This fact gives the South Atlantic a strategic position and a prominent role
in Brazil-Africa relations.
Abdenur and Neto analyze the South Atlantic from another
perspective, and demonstrate that since the end of the Cold War the
strategic importance of the South Atlantic has increased in Brazilian
geopolitics and justify this affirmation based on three main axes: 1) The
global crisis that occurred during the first and most of the second decade
of the 21st century has highlighted the need for Brazil to diversify its trade
relations, increasing the importance of the role of Africa in this perspective.
2) The regional leadership of Brazil necessarily involves maintaining and
increasing relations with the countries located on the west African coast.
3) The recent discovery of mineral resources in Brazil, and in some African
countries located in the South Atlantic, raised the strategic importance of
the South Atlantic, generating a direct impact on Brazil-Africa relations
(ABDENUR; NETO, 2014).
Seeking a pragmatic understanding of the role played by the South
Atlantic in Brazilian geopolitics, Mattos (2011) concludes that the country’s
status as a regional power requires the consolidation and expansion of
Brazil in the South Atlantic, focusing on the following aspects: 1) economic
development of the countries belonging to the South Atlantic. 2) Security
of the area covered by the South Atlantic. 3) Establishment of political
relations among the countries of this region.

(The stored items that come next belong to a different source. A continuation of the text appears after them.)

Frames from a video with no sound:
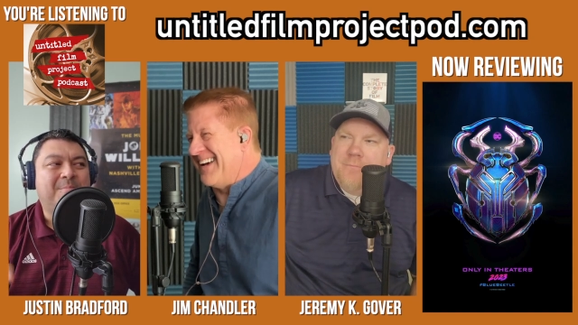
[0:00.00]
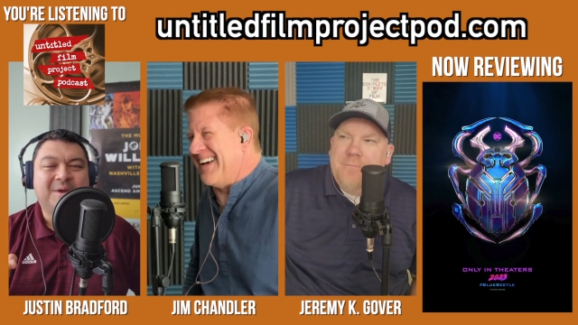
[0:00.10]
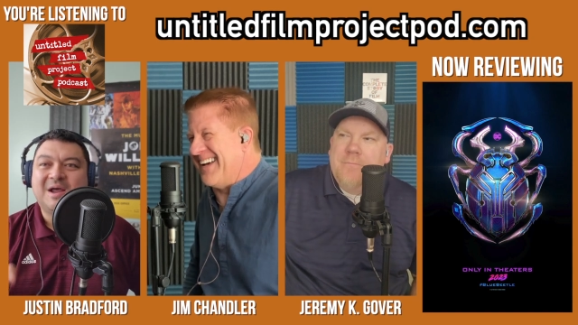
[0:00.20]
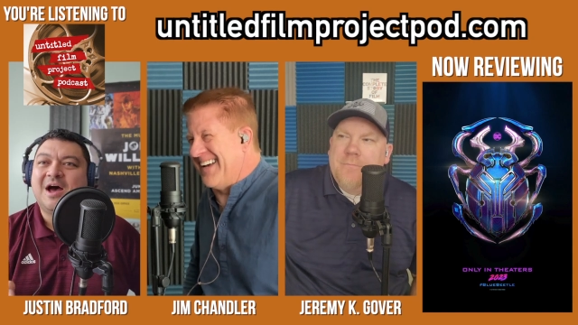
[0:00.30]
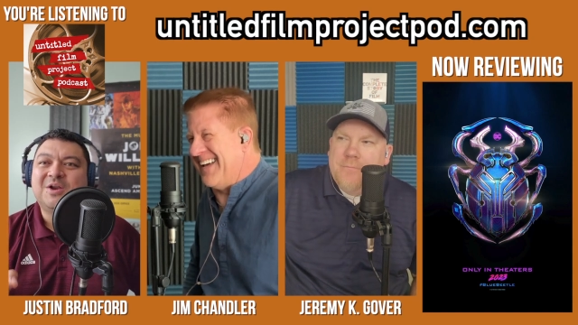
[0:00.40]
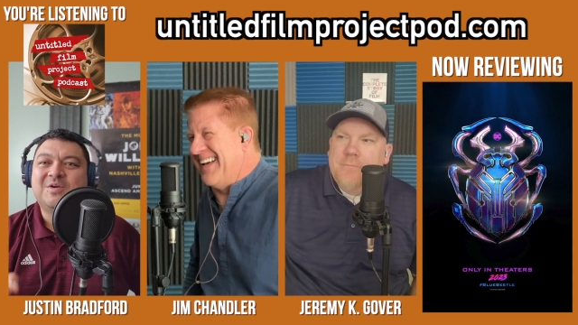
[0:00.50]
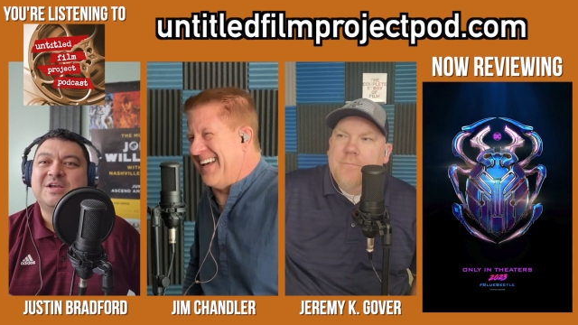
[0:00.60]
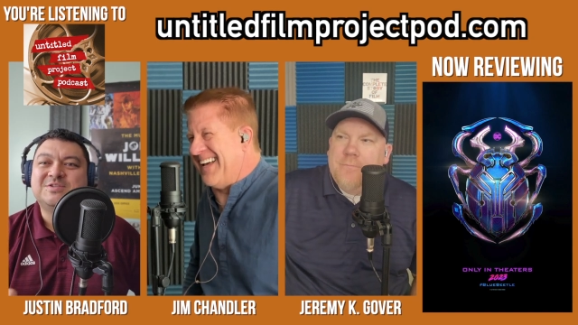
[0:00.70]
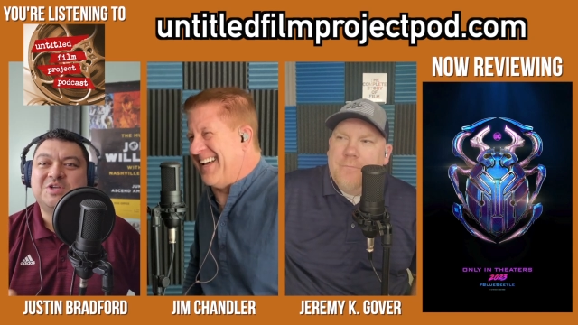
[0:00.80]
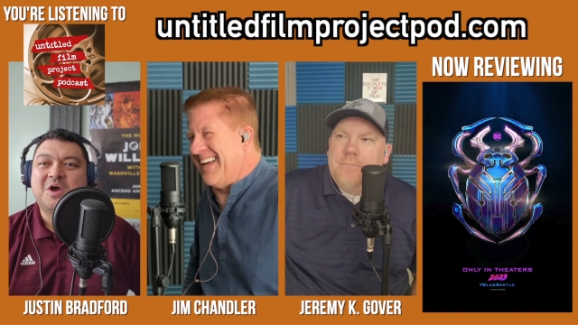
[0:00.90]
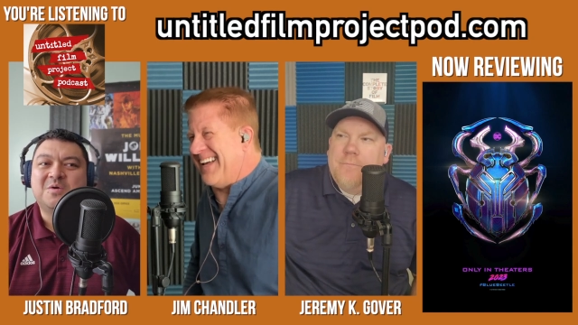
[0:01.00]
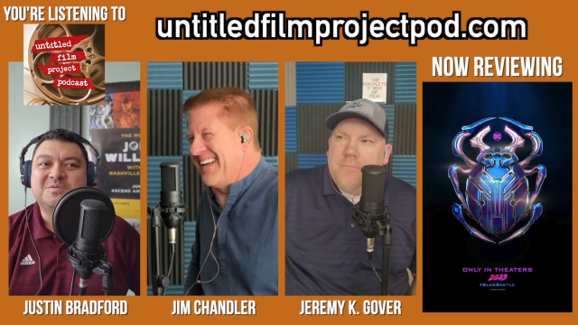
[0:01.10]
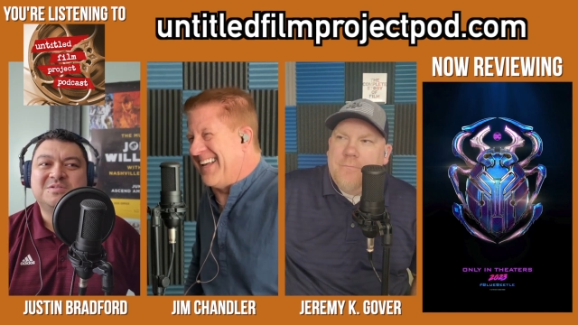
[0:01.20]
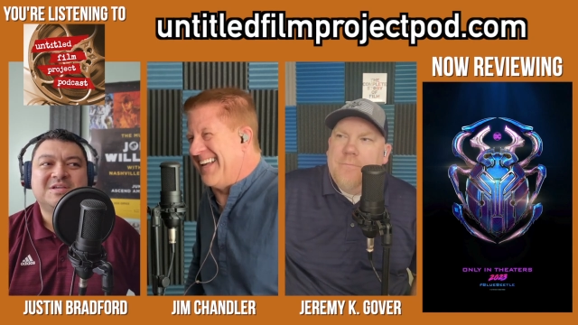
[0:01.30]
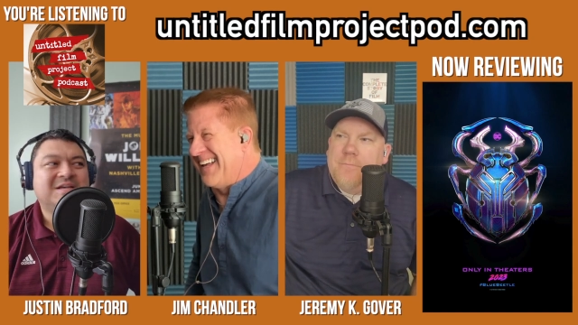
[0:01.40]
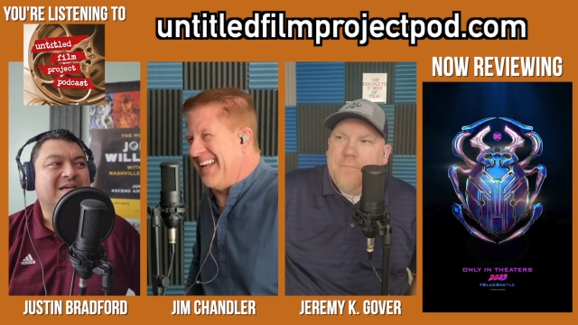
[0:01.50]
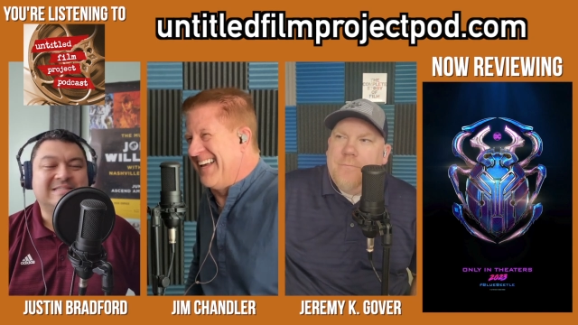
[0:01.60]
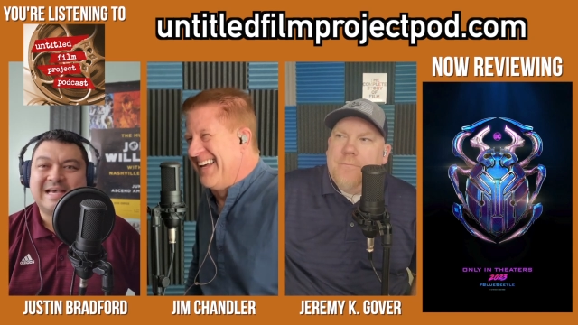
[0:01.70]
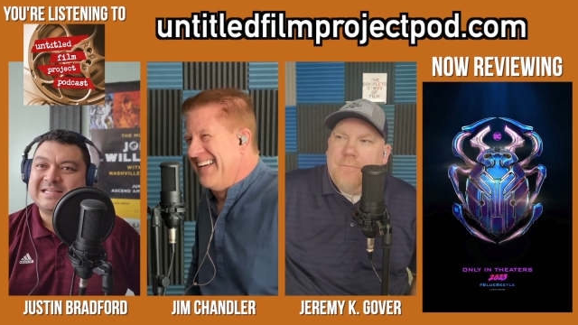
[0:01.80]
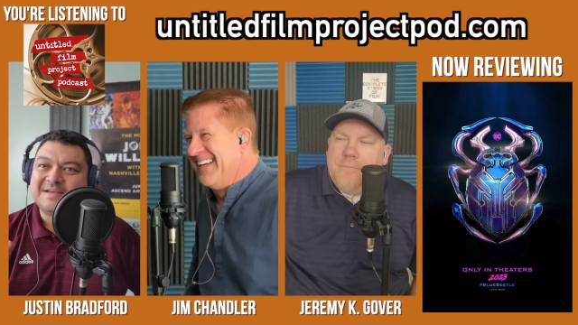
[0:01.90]
Speaker 1: and put it under his nose because
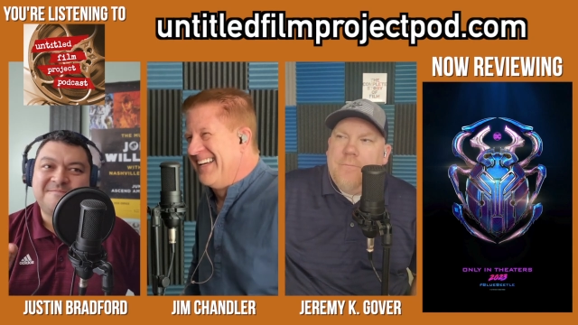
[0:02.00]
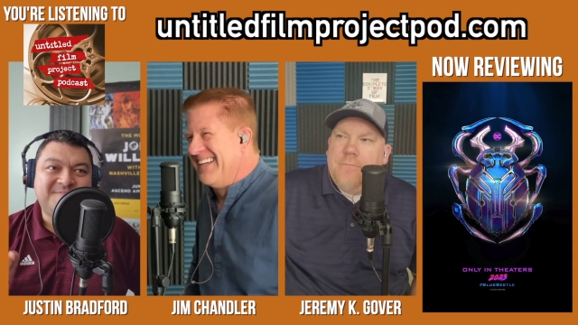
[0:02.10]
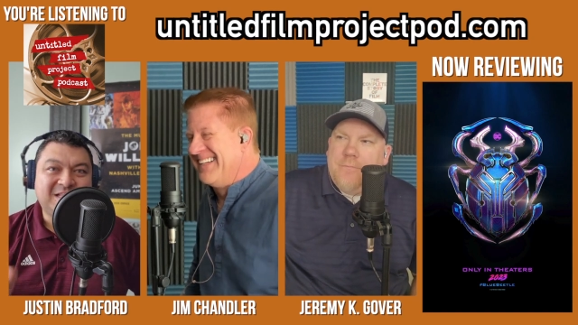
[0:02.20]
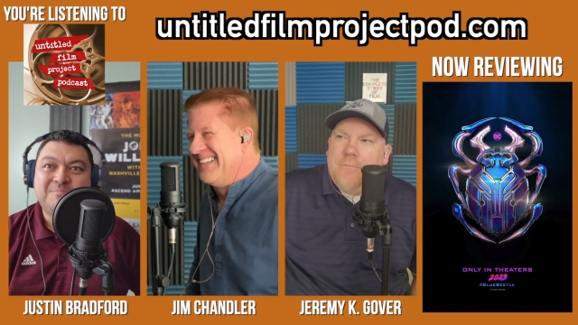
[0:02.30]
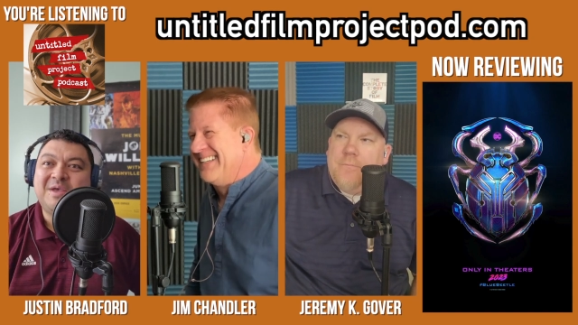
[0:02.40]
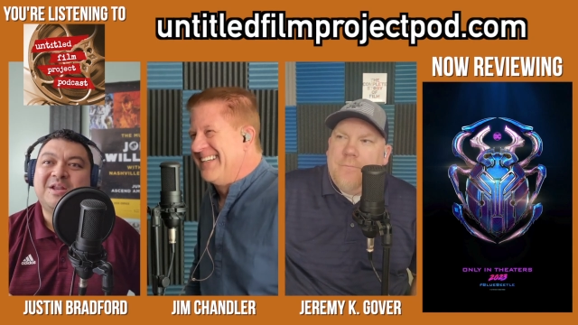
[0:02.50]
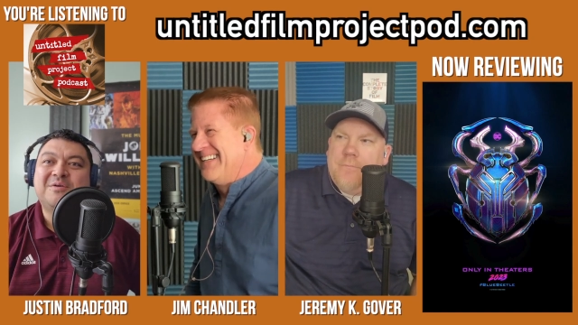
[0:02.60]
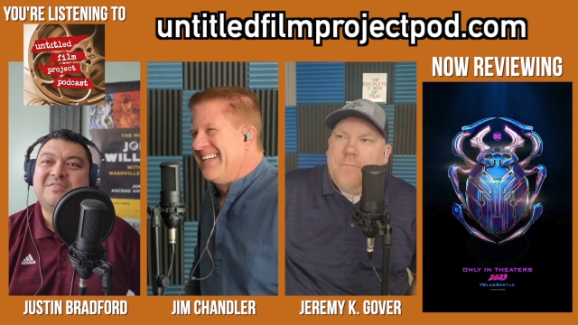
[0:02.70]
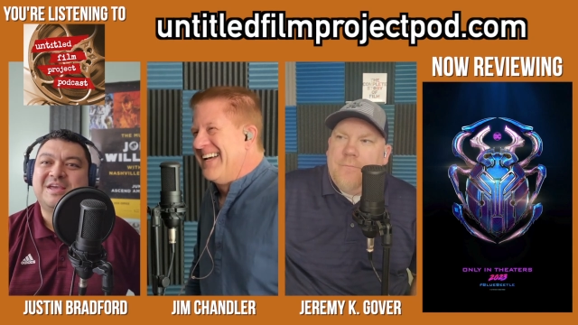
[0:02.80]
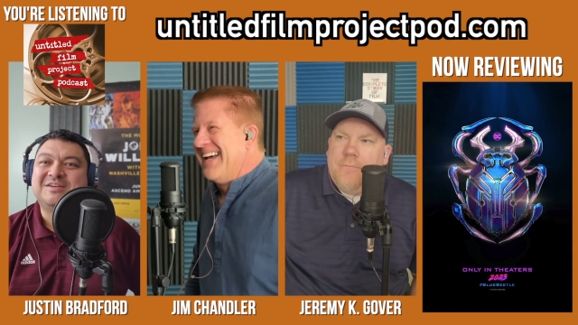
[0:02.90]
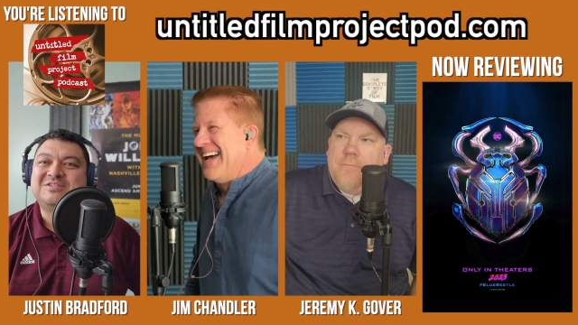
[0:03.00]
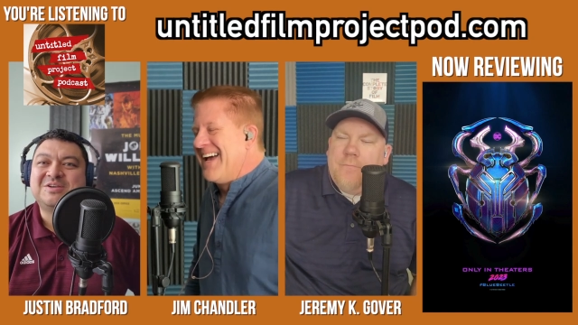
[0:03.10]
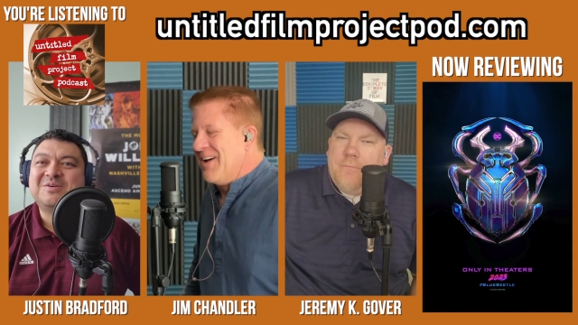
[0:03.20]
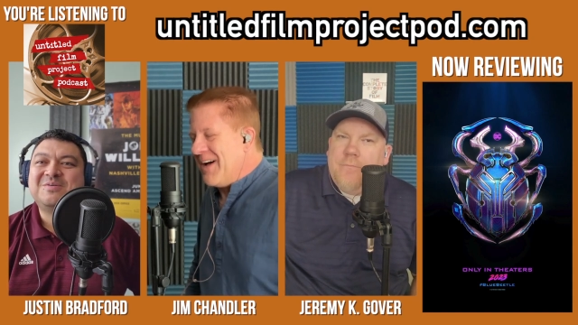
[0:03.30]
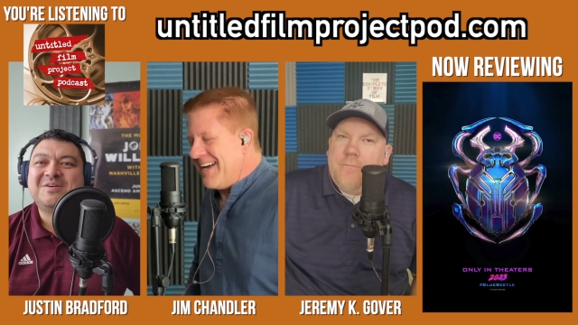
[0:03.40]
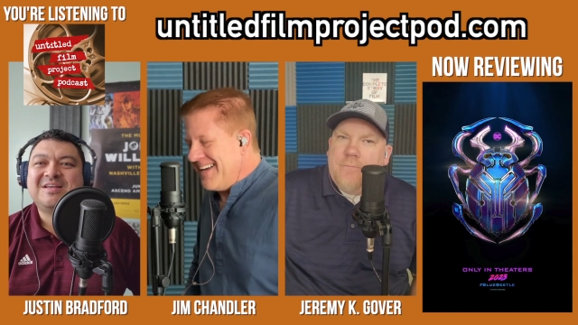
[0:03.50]
that is a Filipino thing too.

Costa mentions, about the strategic importance of this region,
that the aspect that provides the greatest geopolitical value to the South
Atlantic lies on the edges of this ocean, particularly because of the existence
of oil and gas deposits on the coast of countries such as Brazil, Angola
and Nigeria and highlights this assertion inferring that this location is
responsible for about 20% of world oil production. Added to this is the
recent discovery of oil deposits in the pre-salt layer of the Brazilian coast
at the beginning of the 21st century, increasing the strategic value of the
region. These facts legitimize the concern and strategic actions taken by
Brazilians and Africans in the South Atlantic (COSTA, 2014).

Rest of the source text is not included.